The largest exchange-traded fund tracking Russian stocks fell to the lowest since March after the biggest weekly outflow in two months as the International Monetary Fund said the country’s economic recovery will be muted as a decline in oil prices persists.
The Market Vectors Russia ETF dropped 3.5 percent to $16.38 in New York, deepening its three-day slump to 5.5 percent. Traders pulled $34.7 million from the fund last week, data compiled by Bloomberg show. Most of the country’s American depositary receipts also dropped Monday. Lender OAO Sberbank tumbled to a four-month low.

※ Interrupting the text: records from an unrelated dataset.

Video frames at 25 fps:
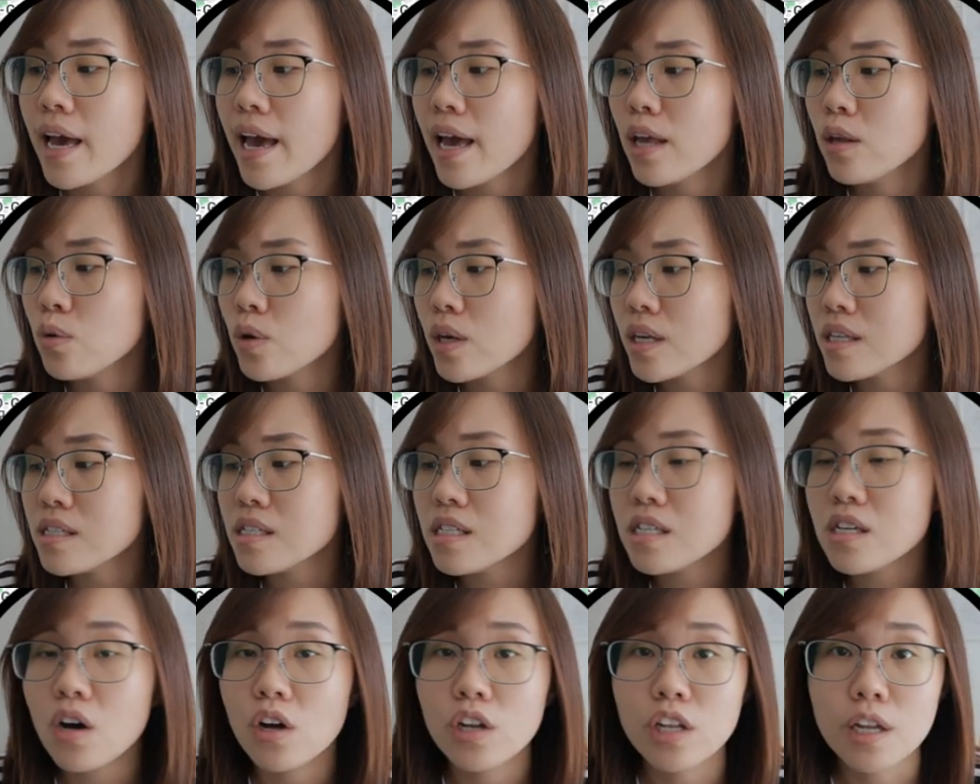And you can
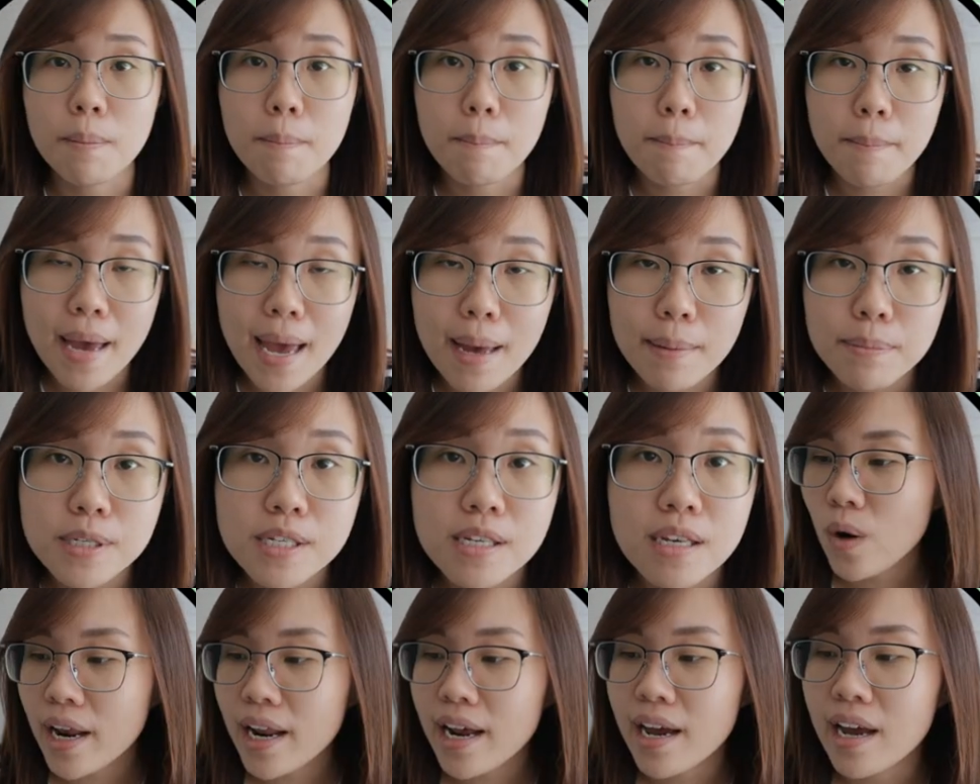see on the
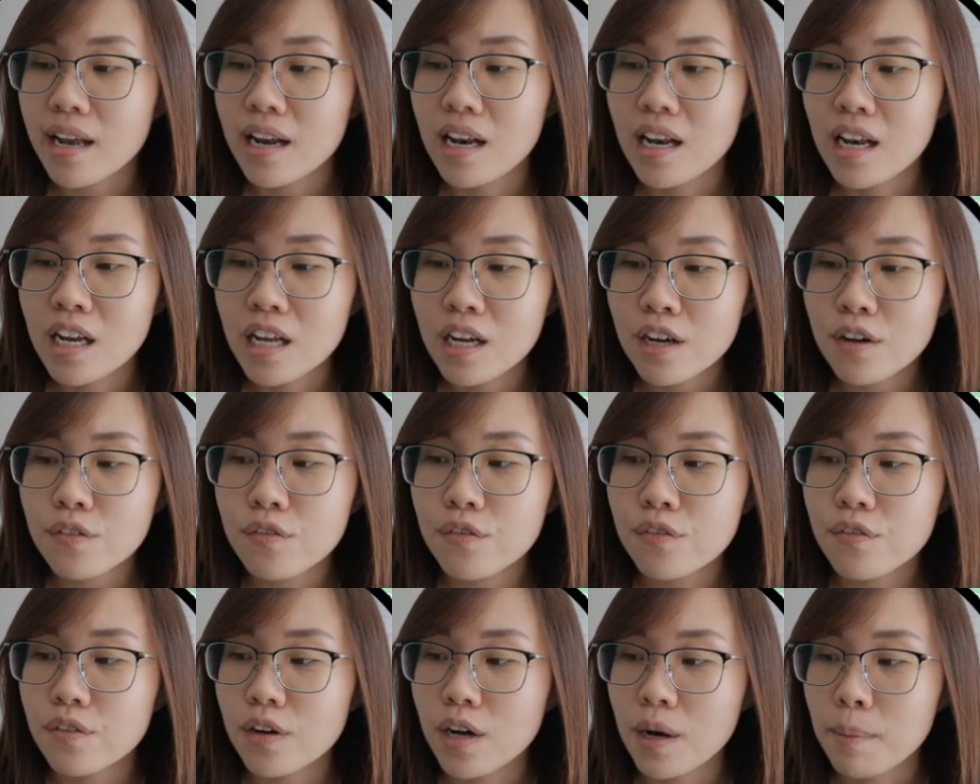maps. What I
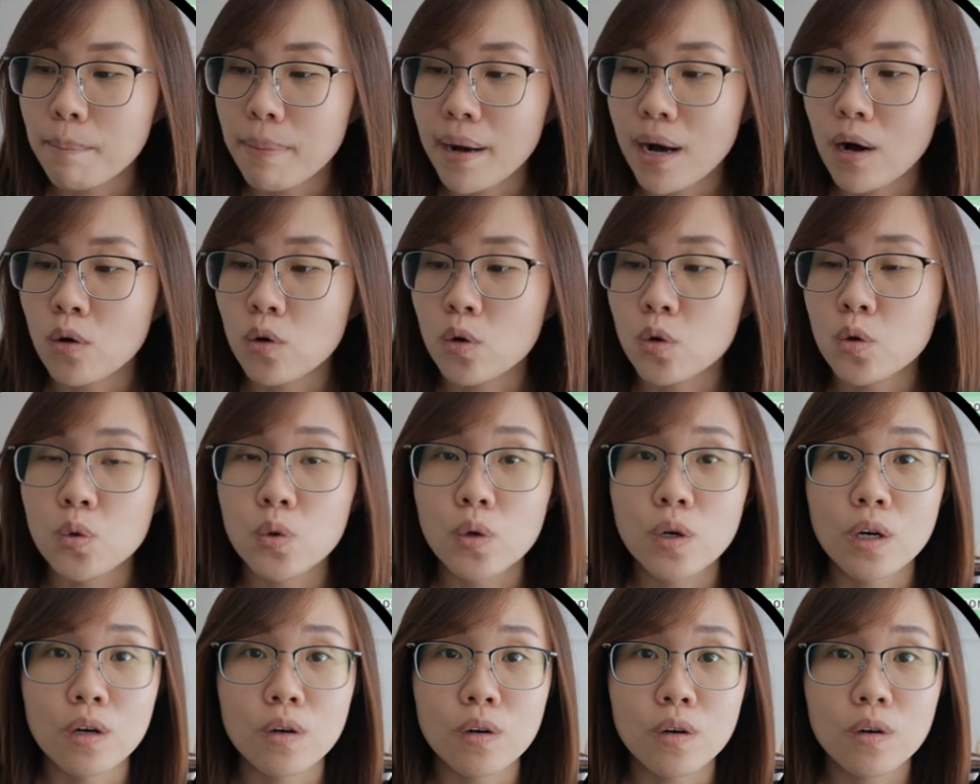love about
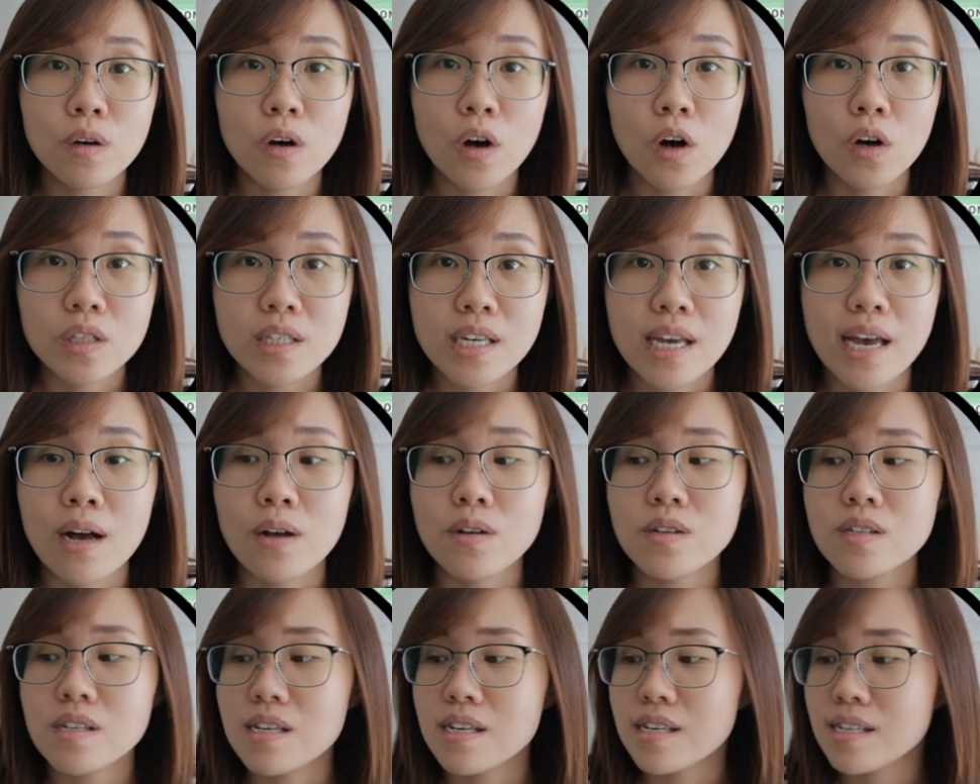Google
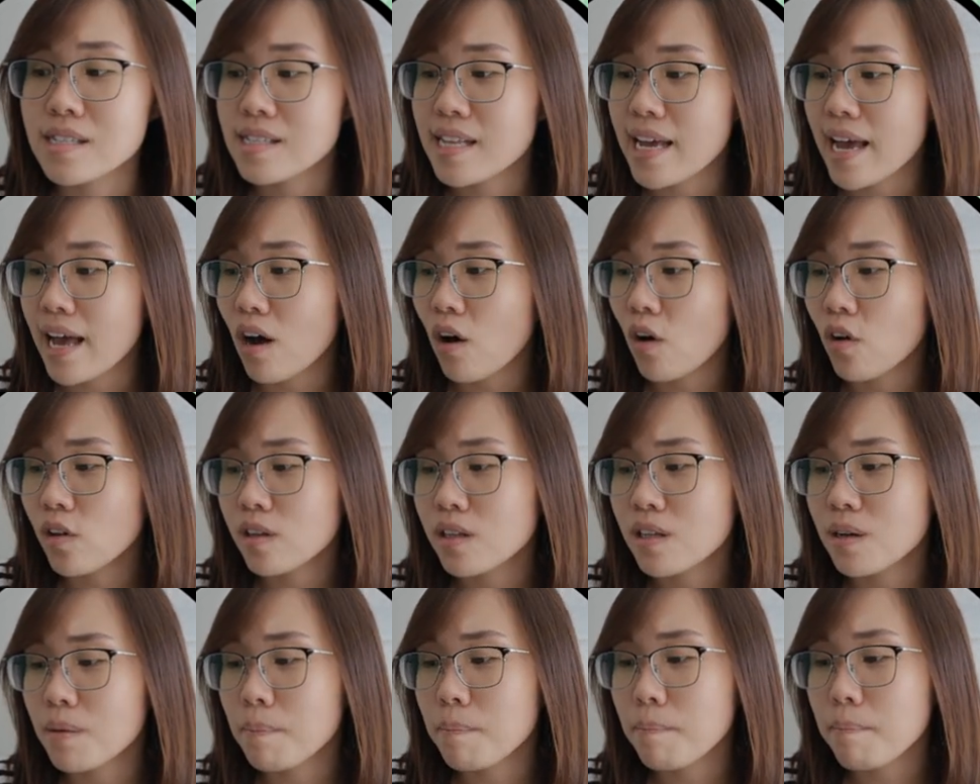Hotels is that
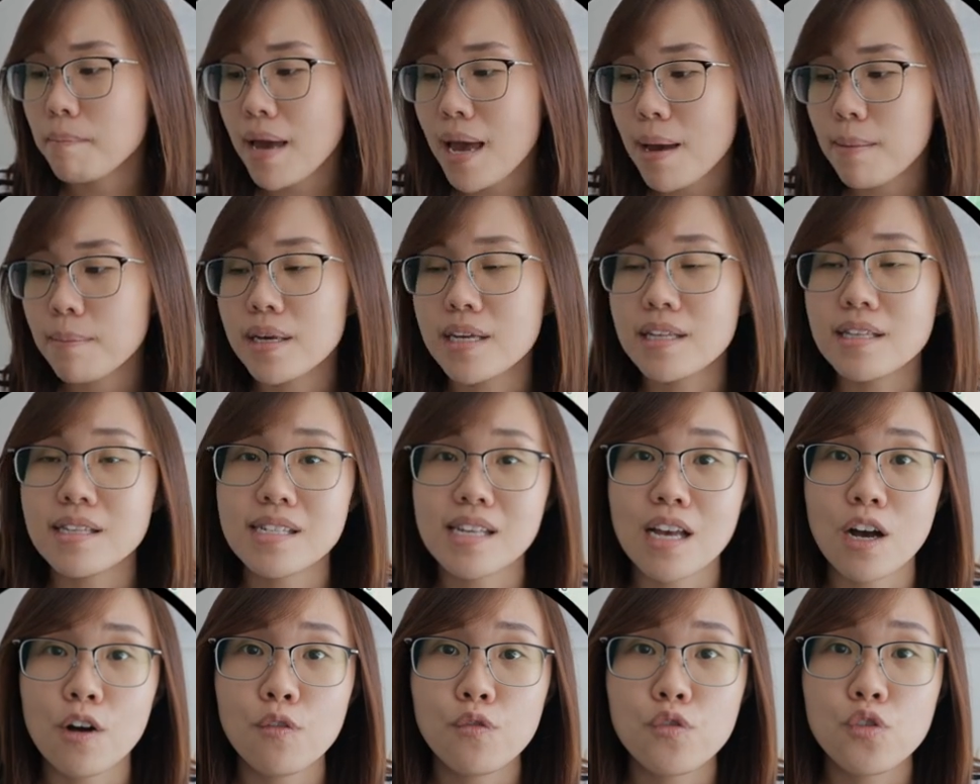on the map
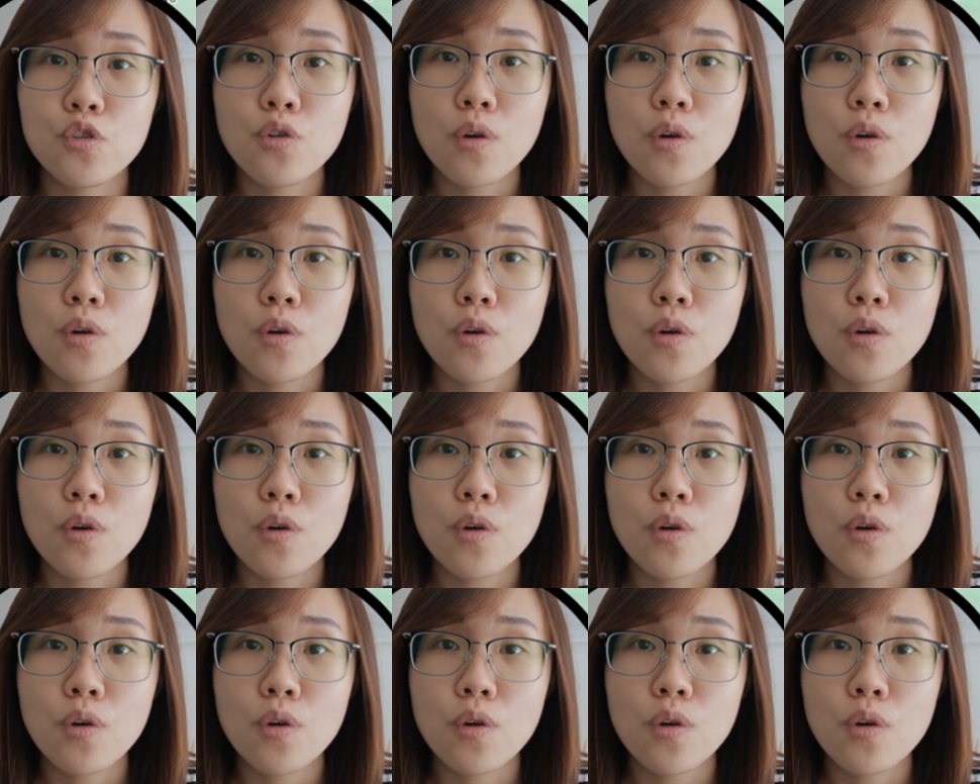itself,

Investors, who had been returning to Russia after the world’s biggest stock slump in 2014, are pulling back as Brent plunged into a bear market and a selloff in the ruble wiped out most of its gains for this year. Investment in the country will continue to deteriorate amid “low confidence and tight financial conditions,” the IMF said in a report Monday. The price of oil, which together with natural gas accounts for half the nation’s budget revenue, will probably remain well below its 2014 level, meaning weak prospects for recovery in the medium term, the IMF said.
“As no new growth drivers are appearing and the old growth driver, oil, can be less and less counted on, investors have nothing to do but head for the exits,” Aleksei Belkin, the chief investment officer at Kapital Asset Management LLC, said by phone from Washington on Monday. “The rebound investors had hoped for and enjoyed earlier this year is fading away.”
Russia is beset by its first recession since 2009 after energy prices fell and sanctions linked to the Ukraine conflict curbed international financing. The nation’s slump deepened in the second quarter as gross domestic product contracted 4.4 percent from a year earlier after a 2.2 percent drop in the first three months of the year, according to the Economy Ministry. GDP will probably shrink 3.4 percent in 2015, the IMF said.
The ruble, which rallied the most in the world earlier this year, weakened 2.9 percent against the dollar Monday, the biggest drop among emerging-market currencies. Brent, the oil grade traders use to price Russia’s main export blend, fell below $50 a barrel for the first time since January. Russia needs “an ambitious and credible” fiscal program to counter lower oil prices, the IMF said in the report.
Sberbank declined 5.5 percent to $4.63. The Bloomberg Russia-US Equity Index dropped 3 percent to 50.55, narrowing its advance in 2015 to 2 percent. Futures on the dollar-denominated RTS Index expiring in September slipped 0.8 percent to 82,090 in U.S. hours.
Shares of Moscow-based United Co. Rusal were unchanged at 10:28 a.m. in Hong Kong on Tuesday.